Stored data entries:
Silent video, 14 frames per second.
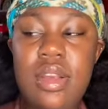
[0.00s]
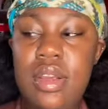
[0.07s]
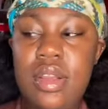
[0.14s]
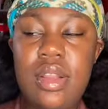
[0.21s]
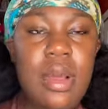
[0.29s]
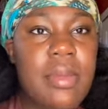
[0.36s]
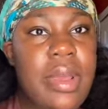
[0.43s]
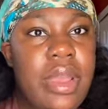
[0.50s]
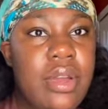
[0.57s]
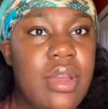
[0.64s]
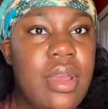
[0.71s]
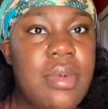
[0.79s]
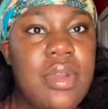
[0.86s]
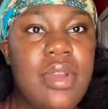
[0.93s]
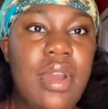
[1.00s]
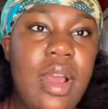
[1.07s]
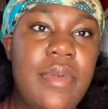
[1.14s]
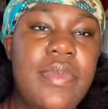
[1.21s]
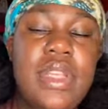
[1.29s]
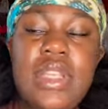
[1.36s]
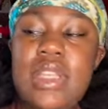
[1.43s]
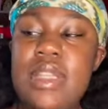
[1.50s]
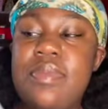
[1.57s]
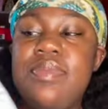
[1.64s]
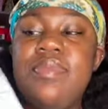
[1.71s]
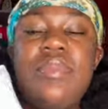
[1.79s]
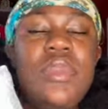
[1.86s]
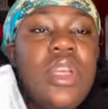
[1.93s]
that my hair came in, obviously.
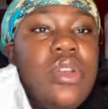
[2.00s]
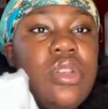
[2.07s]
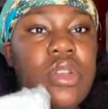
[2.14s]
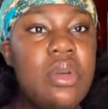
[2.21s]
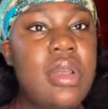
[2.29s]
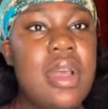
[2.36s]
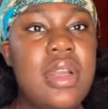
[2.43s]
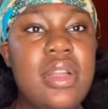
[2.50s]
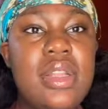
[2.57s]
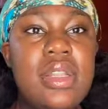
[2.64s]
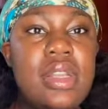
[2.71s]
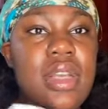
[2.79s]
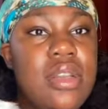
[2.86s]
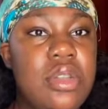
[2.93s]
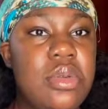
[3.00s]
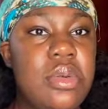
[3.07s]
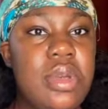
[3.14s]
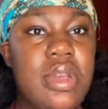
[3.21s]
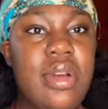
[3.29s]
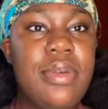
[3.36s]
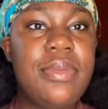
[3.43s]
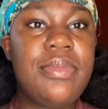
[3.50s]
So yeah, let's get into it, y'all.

---

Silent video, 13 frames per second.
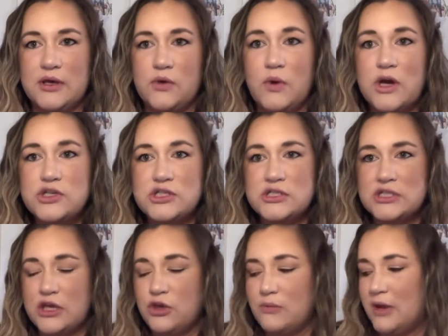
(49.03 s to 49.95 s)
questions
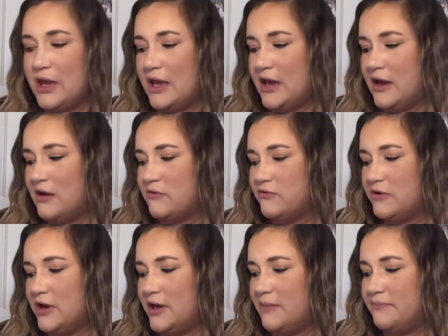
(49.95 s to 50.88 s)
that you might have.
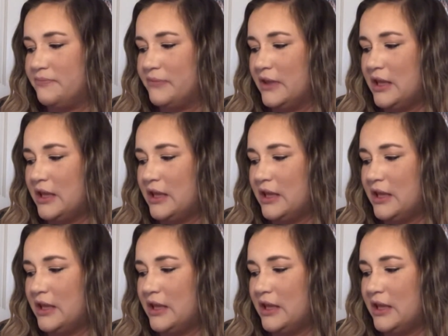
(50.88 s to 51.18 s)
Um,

--

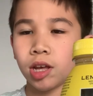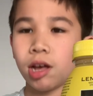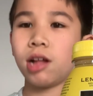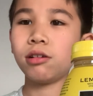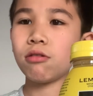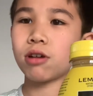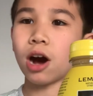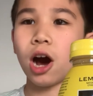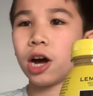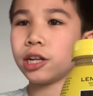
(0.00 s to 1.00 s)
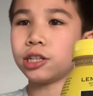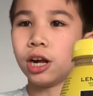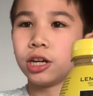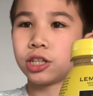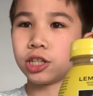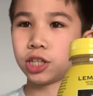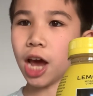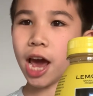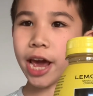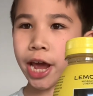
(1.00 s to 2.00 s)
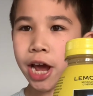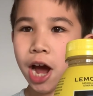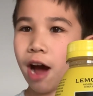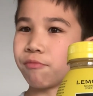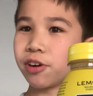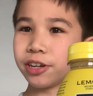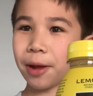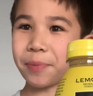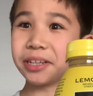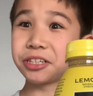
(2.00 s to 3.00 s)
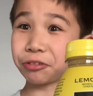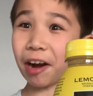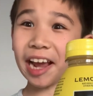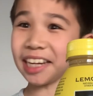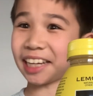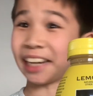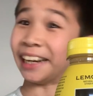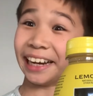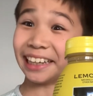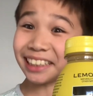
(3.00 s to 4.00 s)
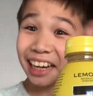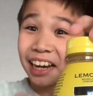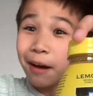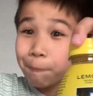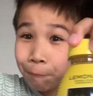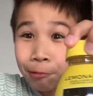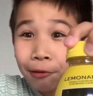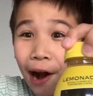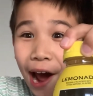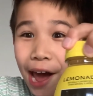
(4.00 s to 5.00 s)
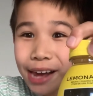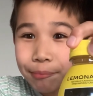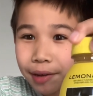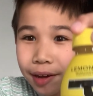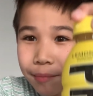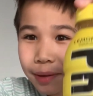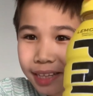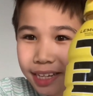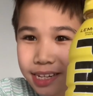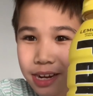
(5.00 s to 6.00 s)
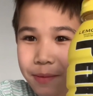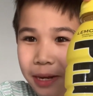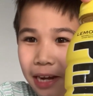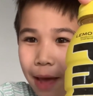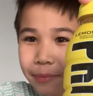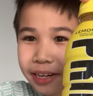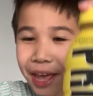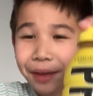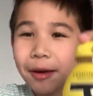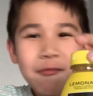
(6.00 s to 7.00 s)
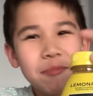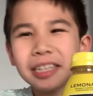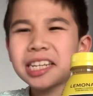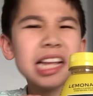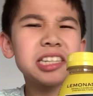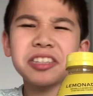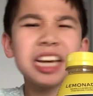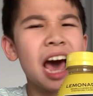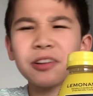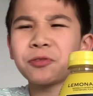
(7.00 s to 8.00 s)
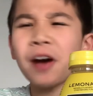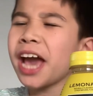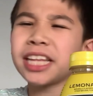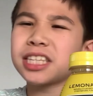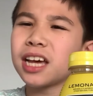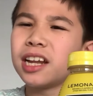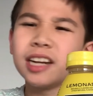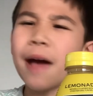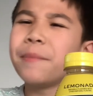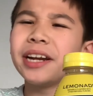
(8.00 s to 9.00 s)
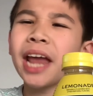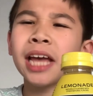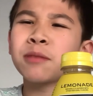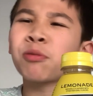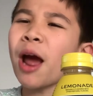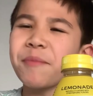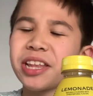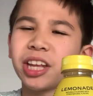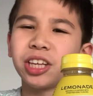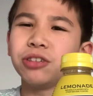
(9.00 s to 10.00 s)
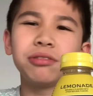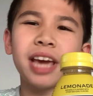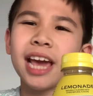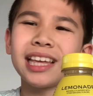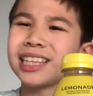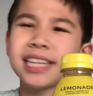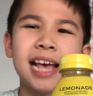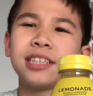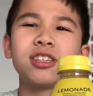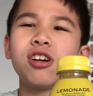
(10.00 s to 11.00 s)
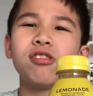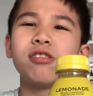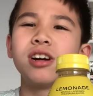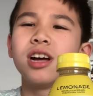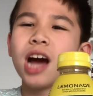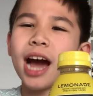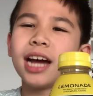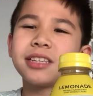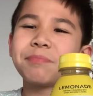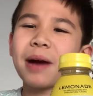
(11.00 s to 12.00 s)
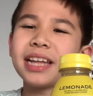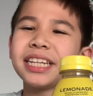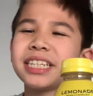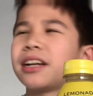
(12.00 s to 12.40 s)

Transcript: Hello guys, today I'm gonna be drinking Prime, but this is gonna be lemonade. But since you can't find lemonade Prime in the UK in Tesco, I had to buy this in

PROBLEM TO WORK ON: The lines holding the word "Silent" are the answer. Find them in the entries and copy them.

FINISHED TASK:
Silent video, 14 frames per second.
Silent video, 13 frames per second.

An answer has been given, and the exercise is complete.